Tiroler Almschutzgesetz steht vor Erweiterung

Das Verhalten gegenüber Almvieh soll gesetzlich geregelt werden.

11.04.2019

Am Freitag vergangener Woche schickte die Bundesregierung die Novelle des ABGB in Begutachtung. Konkret sollen die Eigenverantwortung für Freizeitnutzer der Almen gesetzlich verankert und die Rechtssicherheit für Tierhalter gestärkt werden. „Der Bund hat äußerst schnell im Sinne der Almwirtschaft reagiert", dankt Bauernbundobmann LHStv. Josef Geisler Bundeskanzler Sebastian Kurz und Bundesministerin Elisabeth Köstinger für ihren persönlichen Einsatz. Wichtig sei für die heimische Almwirtschaft jedoch auch die Änderung des Tiroler Almschutzgesetzes, dessen Entwurf die Landesregierung fertiggestellt hat.

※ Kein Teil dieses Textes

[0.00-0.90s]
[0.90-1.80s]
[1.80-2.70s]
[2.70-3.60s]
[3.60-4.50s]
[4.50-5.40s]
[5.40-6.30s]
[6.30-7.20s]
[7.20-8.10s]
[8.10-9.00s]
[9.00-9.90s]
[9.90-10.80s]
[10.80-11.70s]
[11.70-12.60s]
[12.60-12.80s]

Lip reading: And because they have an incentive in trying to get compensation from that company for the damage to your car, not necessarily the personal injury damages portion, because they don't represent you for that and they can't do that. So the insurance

Warnschilder und Bewusstseinspflicht
Das Almschutzgesetz soll in mehreren Punkten erweitert werden: Einerseits will man die Eigenverantwortung der Erholungssuchenden mithilfe von Verhaltensregeln auf der Alm festigen, andererseits wird eine verpflichtende Kennzeichnung von Weiden mit Mutterkuhhaltung gefordert. „Die Kennzeichnung der Mutterkuh-Weiden halte ich für unproblematisch. Bisher wurde diese Maßnahme in der Praxis bereits weitläufig eingesetzt", erläutert LHStv. Geisler: „Einen wesentlich größeren Teil zur Sicherheit auf der Alm trägt die verpflichtende Eigenverantwortung der Freizeitnutzer bei." Sei man über die Gefahren auf der Alm aufgeklärt und wisse, wie riskante Situationen zu vermeiden sind, könne man sich auch als Laie auf der sicheren Seite wähnen.

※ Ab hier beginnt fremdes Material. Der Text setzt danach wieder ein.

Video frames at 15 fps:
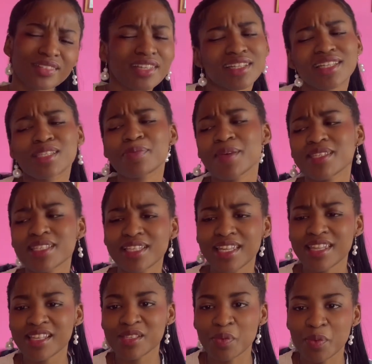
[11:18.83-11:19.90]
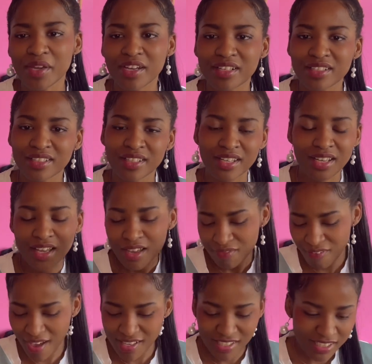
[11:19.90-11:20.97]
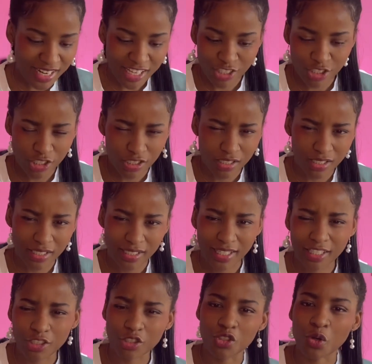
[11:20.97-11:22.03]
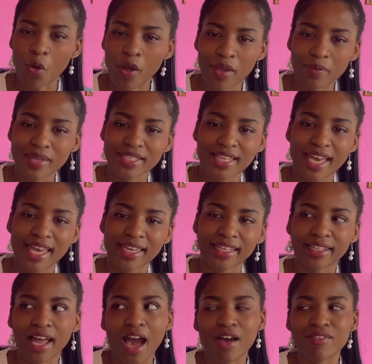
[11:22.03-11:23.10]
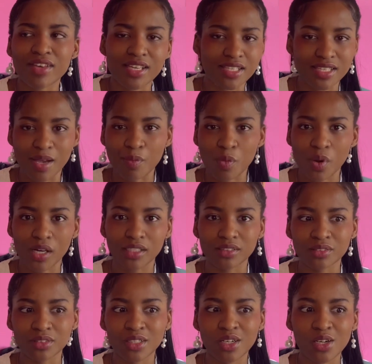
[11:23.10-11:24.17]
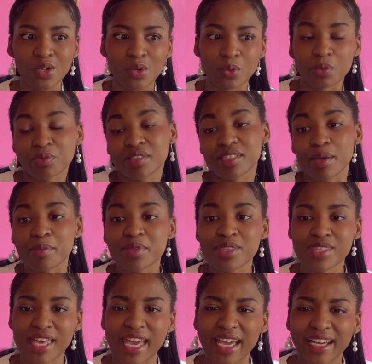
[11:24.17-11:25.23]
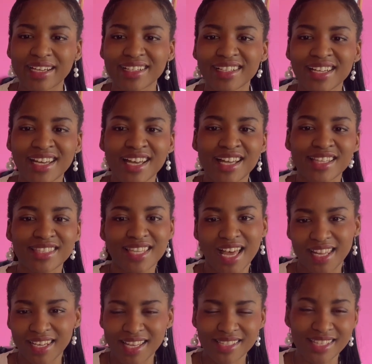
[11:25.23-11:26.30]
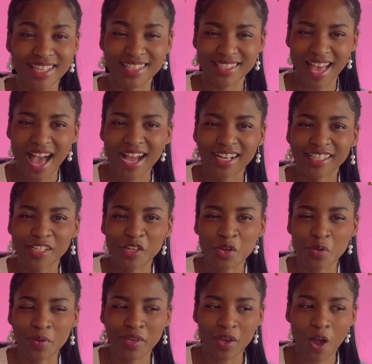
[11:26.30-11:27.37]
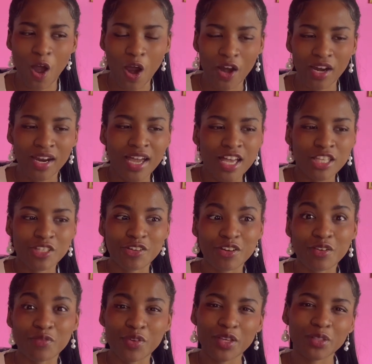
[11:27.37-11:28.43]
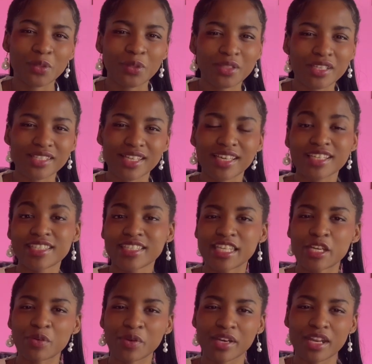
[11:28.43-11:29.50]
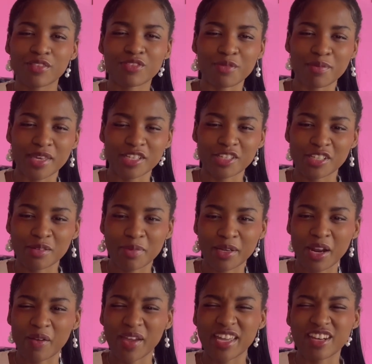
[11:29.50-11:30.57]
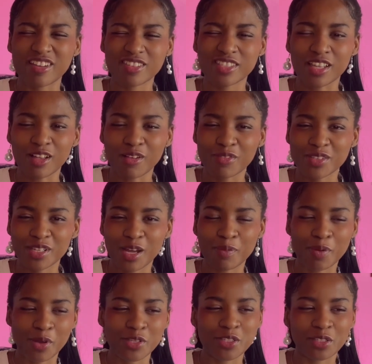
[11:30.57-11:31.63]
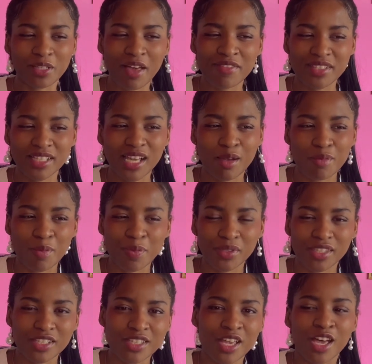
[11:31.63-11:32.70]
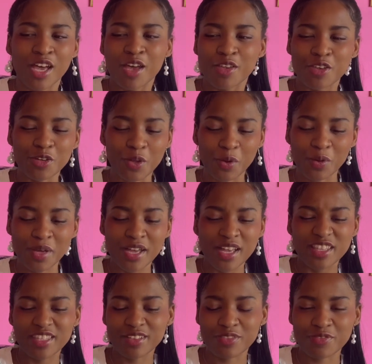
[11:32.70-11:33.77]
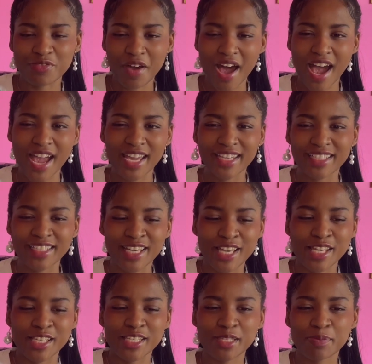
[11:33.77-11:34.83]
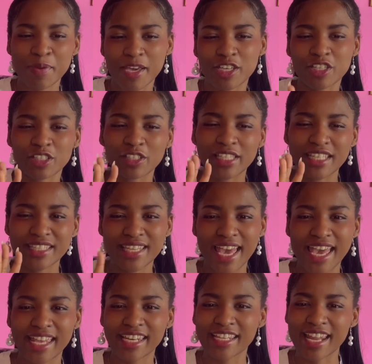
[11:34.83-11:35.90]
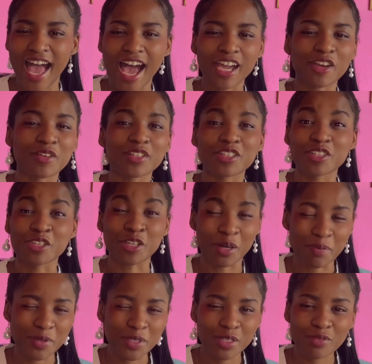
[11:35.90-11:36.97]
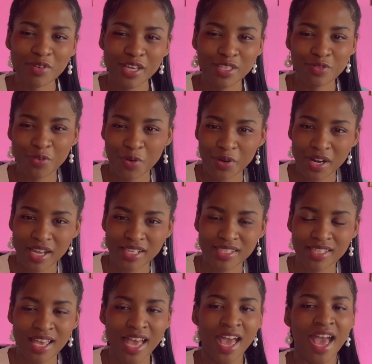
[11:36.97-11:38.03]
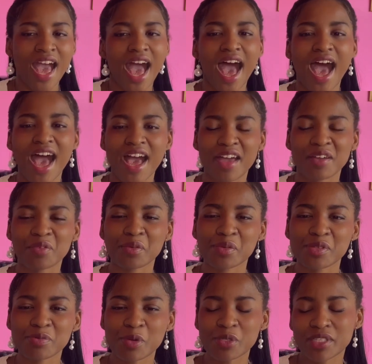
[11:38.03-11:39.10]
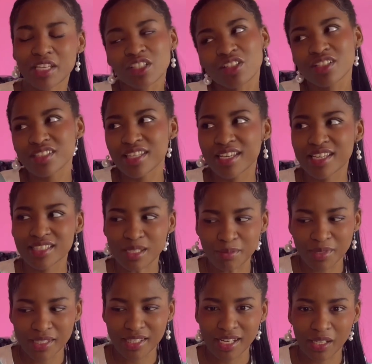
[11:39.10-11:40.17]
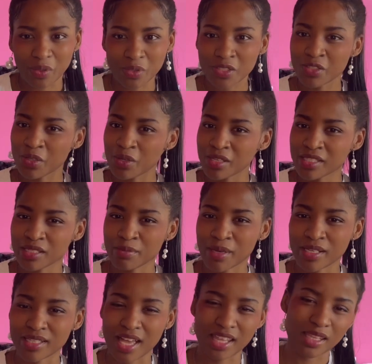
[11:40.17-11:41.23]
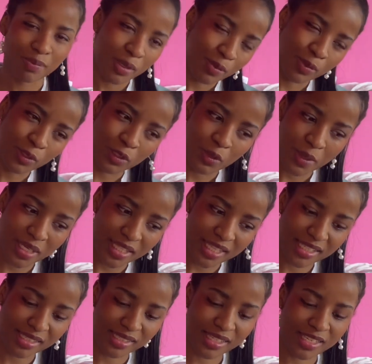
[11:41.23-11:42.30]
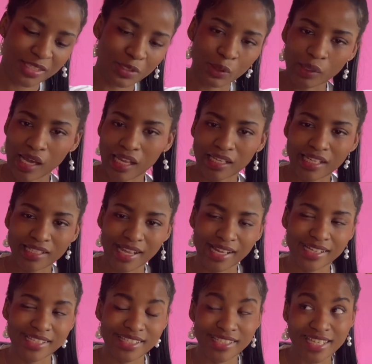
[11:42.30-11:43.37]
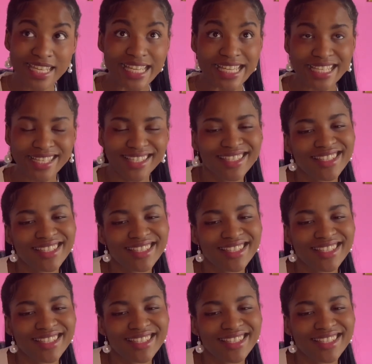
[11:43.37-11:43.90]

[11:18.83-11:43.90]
It's basically this weird fascination and like joy we take in having someone or something tell us exactly who we are, to reveal all this like secret information about our inner selves and our personal lives, and come up with this, you know, defined, specially tailored, accurate description of us for us. And what was most interesting, and something that I also noticed amongst other people doing these seasonal color analyses,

Verhaltensregeln auf der Alm
Im Allgemeinen dreht sich die geplante Gesetzeserweiterung rund um die Bewusstseinsbildung. Die Rücksichtnahme auf den Almbetrieb und das Weidevieh wären genauso verpflichtend wie die Einhaltung von Wegen und die Konfliktvermeidung zwischen mitgeführten Tieren und Almvieh.„Die Änderung des Tiroler Almschutzgesetzes würde die Bauern enorm erleichtern", ist sich Josef Geisler sicher: „Man muss die Alm als eigenständigen Lebensraum sehen und als Wirtschaftsraum, mit dem die Bauern ihren Lebensunterhalt verdienen. Wir können nicht mehr Tierwohl fordern, ohne eine (rechts-)sichere Alpung gewährleisten zu wollen."